# My Hero Academia Fetcher

![my_hero_academia](https://img1.hulu.com/user/v3/artwork/36e318dc-3daf-47fb-8219-9e3cb5cd28f2?base_image_bucket_name=image_manager&base_image=2d0d3308-9323-4716-b7d8-03f171c844af&size=1200x630&format=jpeg)

I love My Hero Academia. I'm an avid reader of the weekly manga that comes out. I read the early English translations of the scans that come out every Friday (mostly). The release times vary, but it's generally available in the afternoon or
evening most Fridays. 

When I'm looking for the next issue I normally search by issue number, which takes memorization. I don't mind it, but there's certainly a better way. Also, sometimes there are break weeks where there is no release at all. I want to know about those as well, and sometimes it's useful to have a reminder that it's a break week.

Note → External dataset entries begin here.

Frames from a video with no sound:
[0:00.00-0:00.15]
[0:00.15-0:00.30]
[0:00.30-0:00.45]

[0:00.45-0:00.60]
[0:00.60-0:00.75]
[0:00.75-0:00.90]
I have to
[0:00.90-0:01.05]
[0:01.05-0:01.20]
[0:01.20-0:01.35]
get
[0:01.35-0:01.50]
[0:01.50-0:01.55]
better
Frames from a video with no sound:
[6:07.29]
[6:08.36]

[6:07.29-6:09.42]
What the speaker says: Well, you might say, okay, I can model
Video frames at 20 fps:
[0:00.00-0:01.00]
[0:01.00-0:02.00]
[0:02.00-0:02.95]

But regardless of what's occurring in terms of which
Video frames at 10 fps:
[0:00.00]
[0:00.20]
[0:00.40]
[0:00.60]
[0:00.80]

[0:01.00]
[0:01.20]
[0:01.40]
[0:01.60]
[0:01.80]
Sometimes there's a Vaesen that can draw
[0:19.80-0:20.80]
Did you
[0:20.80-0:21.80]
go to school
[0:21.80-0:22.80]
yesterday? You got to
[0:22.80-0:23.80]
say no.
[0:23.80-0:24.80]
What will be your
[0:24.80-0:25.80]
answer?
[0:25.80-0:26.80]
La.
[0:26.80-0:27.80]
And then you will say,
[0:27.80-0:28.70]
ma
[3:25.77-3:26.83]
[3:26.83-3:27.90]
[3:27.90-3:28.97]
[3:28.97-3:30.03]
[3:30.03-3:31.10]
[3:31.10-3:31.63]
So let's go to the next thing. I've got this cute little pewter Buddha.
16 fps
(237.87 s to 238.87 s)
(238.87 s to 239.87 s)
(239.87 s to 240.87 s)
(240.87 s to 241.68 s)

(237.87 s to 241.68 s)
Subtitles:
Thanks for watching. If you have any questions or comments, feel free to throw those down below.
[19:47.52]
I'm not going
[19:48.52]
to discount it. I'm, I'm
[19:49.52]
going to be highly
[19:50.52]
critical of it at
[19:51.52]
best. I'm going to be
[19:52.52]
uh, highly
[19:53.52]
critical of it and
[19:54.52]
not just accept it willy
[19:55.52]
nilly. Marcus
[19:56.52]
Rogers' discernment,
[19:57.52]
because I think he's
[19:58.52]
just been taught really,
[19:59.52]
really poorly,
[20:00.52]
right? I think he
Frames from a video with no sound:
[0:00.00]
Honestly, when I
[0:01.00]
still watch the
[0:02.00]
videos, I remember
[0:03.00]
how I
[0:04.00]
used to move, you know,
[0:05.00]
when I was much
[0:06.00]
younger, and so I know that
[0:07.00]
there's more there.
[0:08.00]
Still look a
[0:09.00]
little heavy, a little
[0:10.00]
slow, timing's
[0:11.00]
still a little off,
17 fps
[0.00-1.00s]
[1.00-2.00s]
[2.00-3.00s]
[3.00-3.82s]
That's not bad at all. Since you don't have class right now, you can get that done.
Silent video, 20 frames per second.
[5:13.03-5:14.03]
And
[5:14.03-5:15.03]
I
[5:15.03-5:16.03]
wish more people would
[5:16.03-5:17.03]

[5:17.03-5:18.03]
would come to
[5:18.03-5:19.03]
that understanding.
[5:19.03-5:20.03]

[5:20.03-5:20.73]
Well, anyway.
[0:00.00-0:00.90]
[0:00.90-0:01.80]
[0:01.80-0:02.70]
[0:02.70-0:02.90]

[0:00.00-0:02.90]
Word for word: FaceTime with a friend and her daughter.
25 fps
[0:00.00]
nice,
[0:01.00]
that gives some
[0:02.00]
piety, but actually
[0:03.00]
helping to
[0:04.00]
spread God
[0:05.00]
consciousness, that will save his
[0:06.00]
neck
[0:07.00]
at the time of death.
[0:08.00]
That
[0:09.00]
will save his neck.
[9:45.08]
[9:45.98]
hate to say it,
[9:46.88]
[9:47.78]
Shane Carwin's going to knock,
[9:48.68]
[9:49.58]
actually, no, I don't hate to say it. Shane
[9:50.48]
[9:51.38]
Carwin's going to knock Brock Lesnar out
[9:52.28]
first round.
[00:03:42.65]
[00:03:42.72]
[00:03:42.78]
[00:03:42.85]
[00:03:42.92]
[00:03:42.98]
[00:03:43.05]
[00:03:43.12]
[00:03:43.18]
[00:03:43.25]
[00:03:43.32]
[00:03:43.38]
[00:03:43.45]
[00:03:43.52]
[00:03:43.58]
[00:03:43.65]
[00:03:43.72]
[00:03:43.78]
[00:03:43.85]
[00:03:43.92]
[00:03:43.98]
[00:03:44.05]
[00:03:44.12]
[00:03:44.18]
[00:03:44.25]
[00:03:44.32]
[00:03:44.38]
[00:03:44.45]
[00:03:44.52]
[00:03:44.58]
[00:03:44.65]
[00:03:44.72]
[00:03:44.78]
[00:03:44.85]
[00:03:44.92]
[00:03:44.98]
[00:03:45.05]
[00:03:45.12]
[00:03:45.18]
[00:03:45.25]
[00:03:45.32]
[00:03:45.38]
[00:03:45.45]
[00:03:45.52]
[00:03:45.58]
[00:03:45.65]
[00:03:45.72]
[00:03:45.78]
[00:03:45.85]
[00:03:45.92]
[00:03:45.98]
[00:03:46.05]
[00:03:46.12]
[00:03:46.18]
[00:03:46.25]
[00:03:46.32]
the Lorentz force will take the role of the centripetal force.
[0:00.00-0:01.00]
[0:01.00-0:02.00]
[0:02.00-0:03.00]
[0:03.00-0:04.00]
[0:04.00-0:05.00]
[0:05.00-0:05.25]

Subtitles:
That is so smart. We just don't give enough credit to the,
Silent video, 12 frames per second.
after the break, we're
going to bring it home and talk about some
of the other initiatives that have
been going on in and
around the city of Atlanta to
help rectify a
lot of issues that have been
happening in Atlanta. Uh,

This script will be used to check [MHARead](https://mharead.com) to see when the newest translation is available. Once it's available, it will send me a text message and an email with the link so that I can go ahead and read the latest issue. If it's a break week, it will also send me a text to remind me that there will be no comic. The script will also keep track of the current, previous, and next issues coming up.

## Tools used

For this project, I will be using `requests`, `BeautifulSoup`,`re`, `time`, `date`, and `schedule`. Additionally, I'll be using Windows TaskScheduler to kick it off every Friday. The overall plan is to use `requests` and `BeautifulSoup` to scrape the site to check for availability, and `re` will be used to handle searching for specific text. Finally, I'll be using `twilio` to send myself text messages from the script to either send me the link to the comic or let me know it's a break week. 

## Program Flow

On a given Friday:
- Windows TaskScheduler kicks off the script at 8:00 a.m. EST
- The script first checks the date and compares that to the next known release date
- If the current date and release date match, then the script begins to check the site for the manga.
- If the manga is on the site, then it will send me a link to the page via text message
- If the manga is not on the site, then the script will run again in two hours to check
- If the current date and release date don't match, then the script will not run and I will get a message saying that it is a break week and letting me know when the next issue will be available




In [163]:
#!pip install requests
#!pip install twilio>=6.0.0
#!pip install python-dotenv
#!pip install schedule
import requests
import re
import os
import json
import schedule
import time
import threading
from datetime import date, datetime, timedelta
from bs4 import BeautifulSoup
from twilio.rest import Client
from dotenv import load_dotenv

In [125]:
load_dotenv()

True

In [133]:
"""
    Opens the issues.json file and
    returns a json object for parsing
"""
def get_issues(path):
    r = open(path,'r')
    issues = json.load(r)
    r.close()
    return issues


"""
    Writes changes to the issues.json file
    back to the source
"""
def update_issues(path,updates):
    w = open(path,'w')
    json.dump(updates,w)
    w.close()

    
"""
    Sends a text message to my phone using the Twilio API
"""    
def send_message(message):
    client = Client(os.getenv('TWILIO_SID')
                   ,os.getenv('TWILIO_AUTH_TOKEN'))
    client.messages.create(to=os.getenv('MY_PHONE')
                          ,from_=os.getenv('TWILIO_NUMBER')
                          ,body=message)


"""
    Returns soup for the requested issue
"""
def get_soup(url):
    html = requests.get(url)
    return BeautifulSoup(html.text,'html5lib')


"""
    Takes in a soup object and returns the next 
    release date as a string
"""
def get_release_date(soup):
    default_nxt_release = (date.today()+timedelta(7))\
                           .strftime('%m/%d/%Y')
    date_pattern = r".{1,2}\/.{1,2}\/.{4}"
    pattern = re.compile(date_pattern)
    # We will try to find the next release date on the website. 
    # If it's not there,then we will use next the Friday's date
    next_release = [item.text for item in soup.find_all('a')
                    if pattern.match(item.text)]
    # If there is nothing found for the next release date, 
    # return the default date
    return default_nxt_release if len(next_release) < 1 \
           else next_release[0]
    

In [166]:
# Get issue info
issues = get_issues('issues.json')
prev_issue,curr_issue,next_issue,next_release = issues.values()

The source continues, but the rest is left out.